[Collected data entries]
○ ○ ○
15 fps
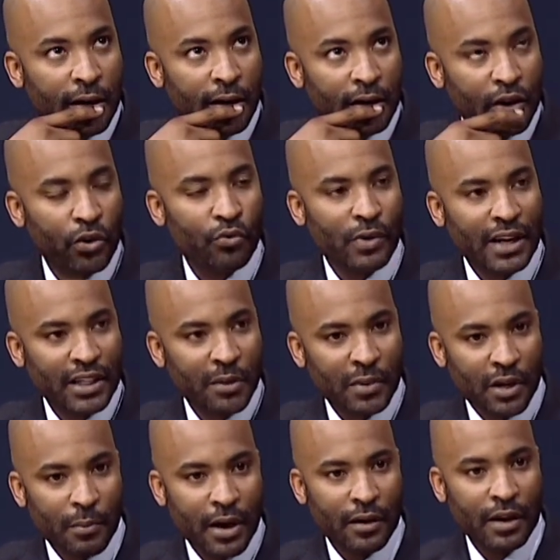correct them
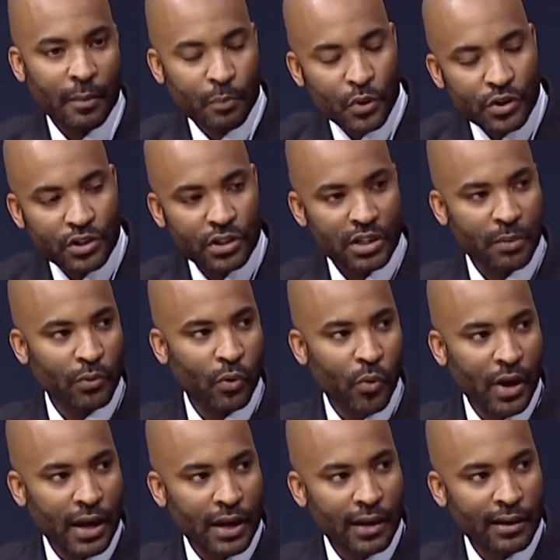in a manner that pushes them
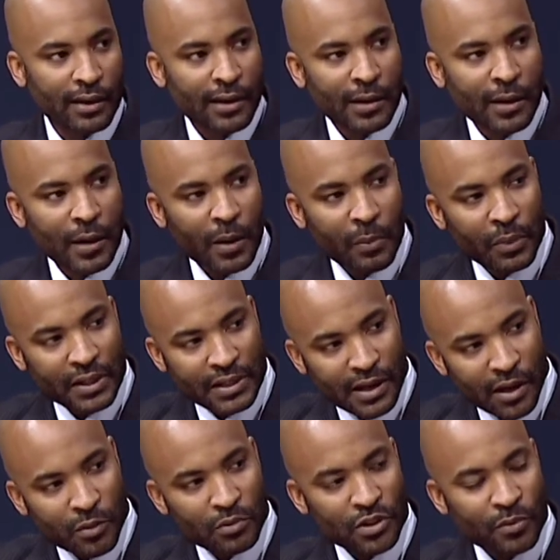away, but to
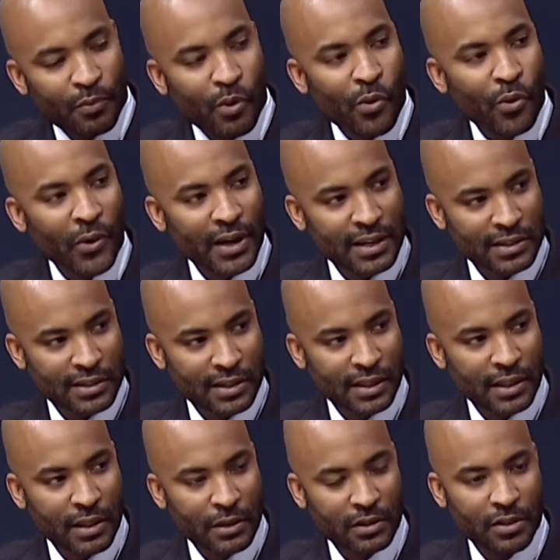help just pour into
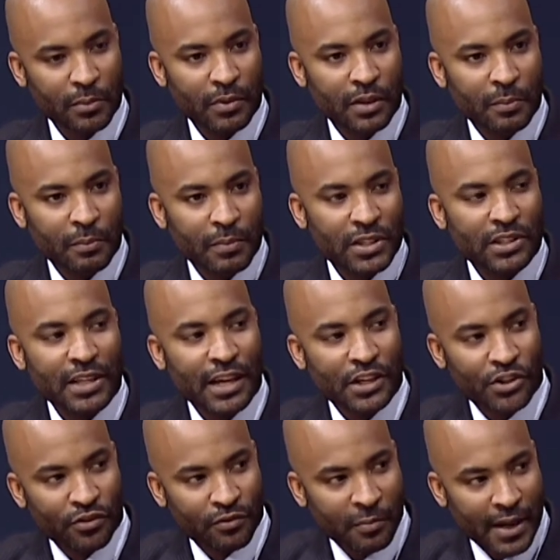some of the
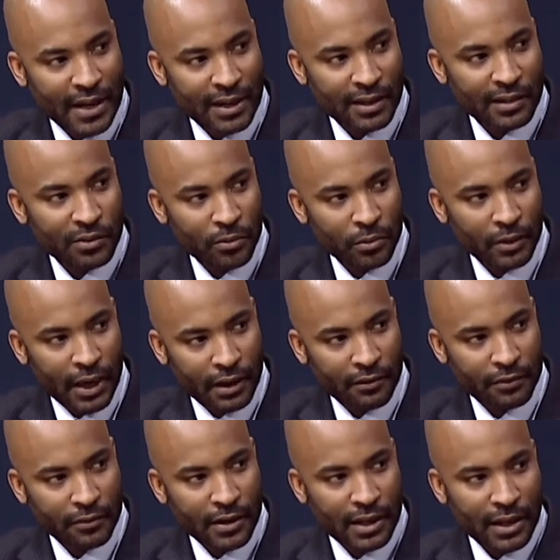mistakes you've made through
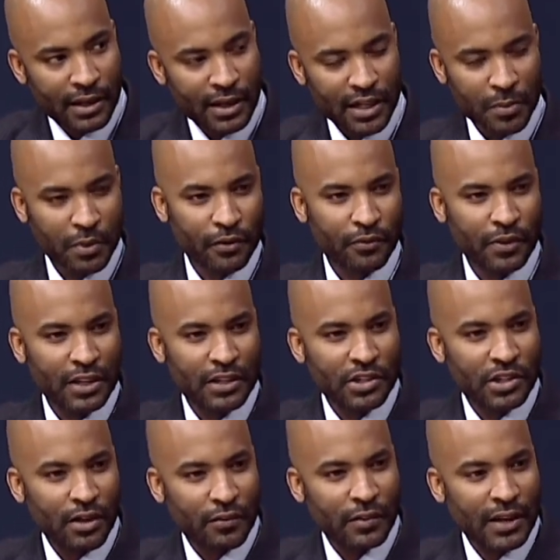life, and not to be afraid to
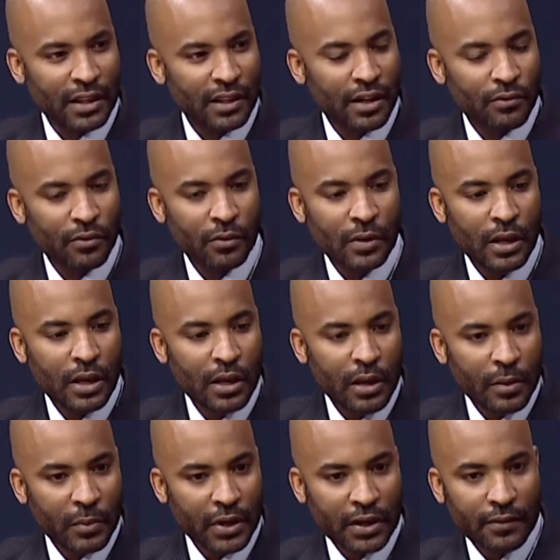share from that level.
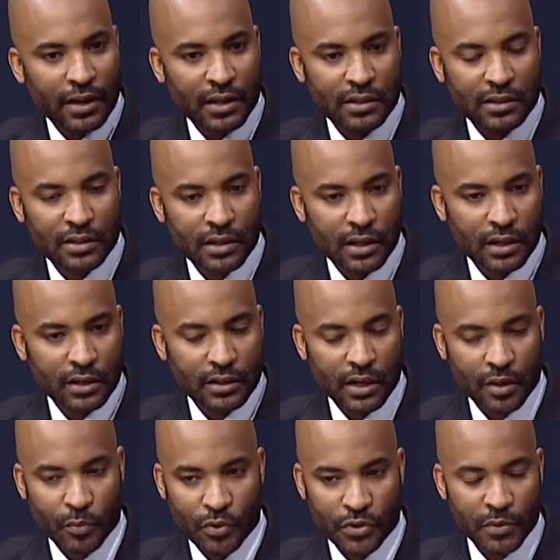But even as
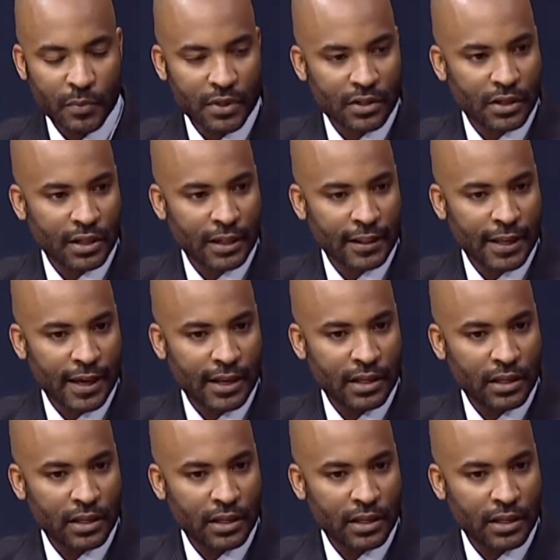Dr. Brooks mentioning that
○ ○ ○
### TASK REQUIREMENTS
Only the text of the records is to be reproduced exactly; skip the pictures.

### EXERCISE OUTPUT
15 fps
correct them
in a manner that pushes them
away, but to
help just pour into
some of the
mistakes you've made through
life, and not to be afraid to
share from that level.
But even as
Dr. Brooks mentioning that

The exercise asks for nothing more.